START Dataset records
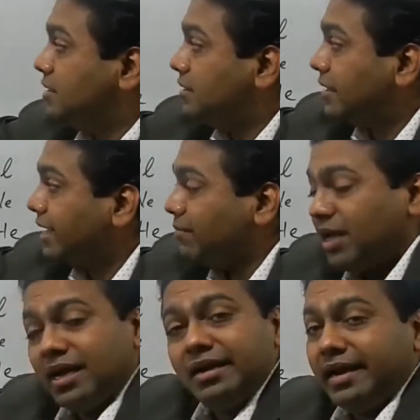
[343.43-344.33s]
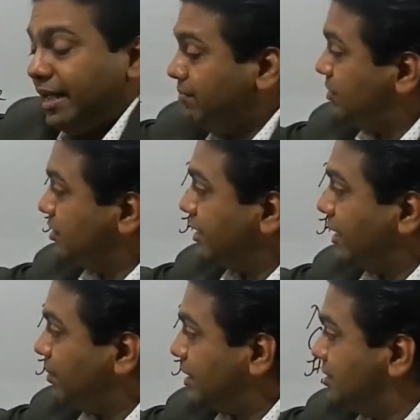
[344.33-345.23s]
the chemical name, the
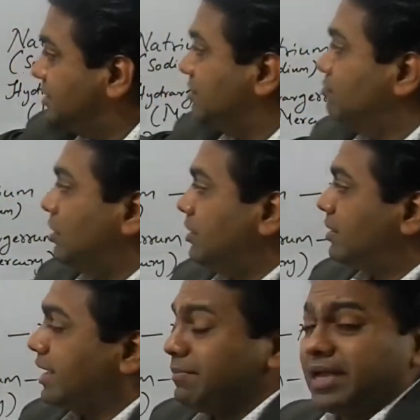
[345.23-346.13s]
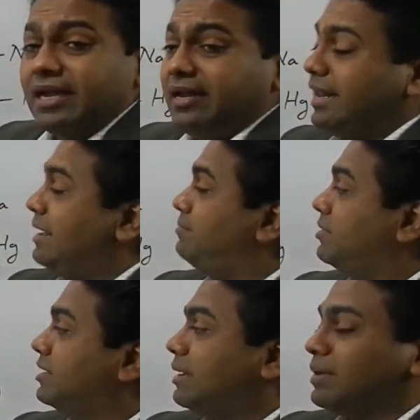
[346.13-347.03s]
chemical symbol, chemical name,
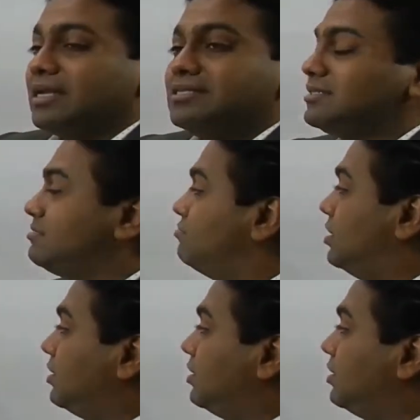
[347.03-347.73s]
chemical symbol,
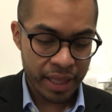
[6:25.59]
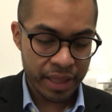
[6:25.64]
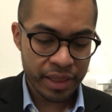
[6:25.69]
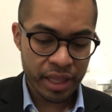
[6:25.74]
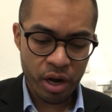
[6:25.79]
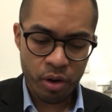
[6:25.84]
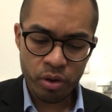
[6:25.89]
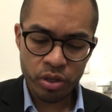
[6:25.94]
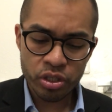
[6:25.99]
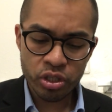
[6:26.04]

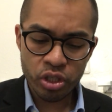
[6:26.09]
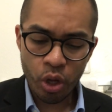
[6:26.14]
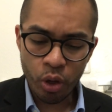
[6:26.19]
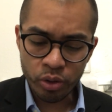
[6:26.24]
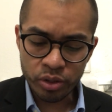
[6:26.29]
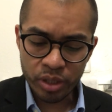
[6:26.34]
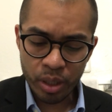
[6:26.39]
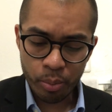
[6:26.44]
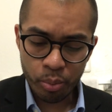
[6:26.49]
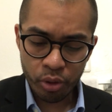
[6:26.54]
"There is no
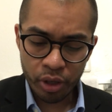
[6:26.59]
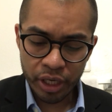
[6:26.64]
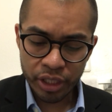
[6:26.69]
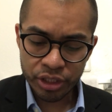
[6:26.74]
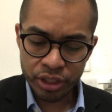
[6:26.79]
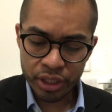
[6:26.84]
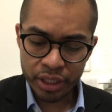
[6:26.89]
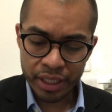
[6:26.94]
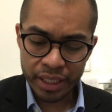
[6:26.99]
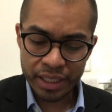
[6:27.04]

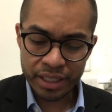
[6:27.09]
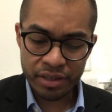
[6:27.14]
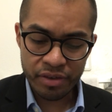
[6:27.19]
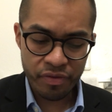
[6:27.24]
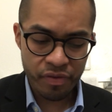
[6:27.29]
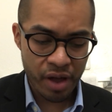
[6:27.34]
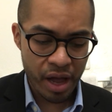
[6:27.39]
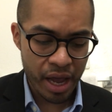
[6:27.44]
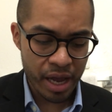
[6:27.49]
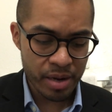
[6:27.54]
separation in
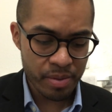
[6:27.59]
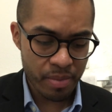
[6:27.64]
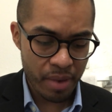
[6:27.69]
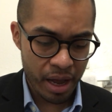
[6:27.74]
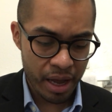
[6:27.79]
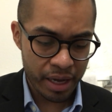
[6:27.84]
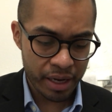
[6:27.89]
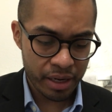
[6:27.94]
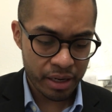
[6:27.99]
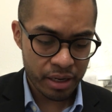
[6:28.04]
divine
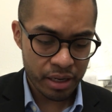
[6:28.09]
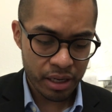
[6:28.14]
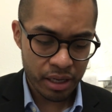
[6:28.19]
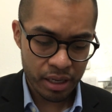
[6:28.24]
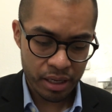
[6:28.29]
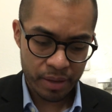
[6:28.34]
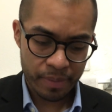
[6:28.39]
mind.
END Dataset records
**What the exercise asks:** Retype every entry above exactly and, please, skip the pictures.

**Output of the task:**
[343.43-344.33s]
[344.33-345.23s]
the chemical name, the
[345.23-346.13s]
[346.13-347.03s]
chemical symbol, chemical name,
[347.03-347.73s]
chemical symbol,
[6:25.59]
[6:25.64]
[6:25.69]
[6:25.74]
[6:25.79]
[6:25.84]
[6:25.89]
[6:25.94]
[6:25.99]
[6:26.04]

[6:26.09]
[6:26.14]
[6:26.19]
[6:26.24]
[6:26.29]
[6:26.34]
[6:26.39]
[6:26.44]
[6:26.49]
[6:26.54]
"There is no
[6:26.59]
[6:26.64]
[6:26.69]
[6:26.74]
[6:26.79]
[6:26.84]
[6:26.89]
[6:26.94]
[6:26.99]
[6:27.04]

[6:27.09]
[6:27.14]
[6:27.19]
[6:27.24]
[6:27.29]
[6:27.34]
[6:27.39]
[6:27.44]
[6:27.49]
[6:27.54]
separation in
[6:27.59]
[6:27.64]
[6:27.69]
[6:27.74]
[6:27.79]
[6:27.84]
[6:27.89]
[6:27.94]
[6:27.99]
[6:28.04]
divine
[6:28.09]
[6:28.14]
[6:28.19]
[6:28.24]
[6:28.29]
[6:28.34]
[6:28.39]
mind.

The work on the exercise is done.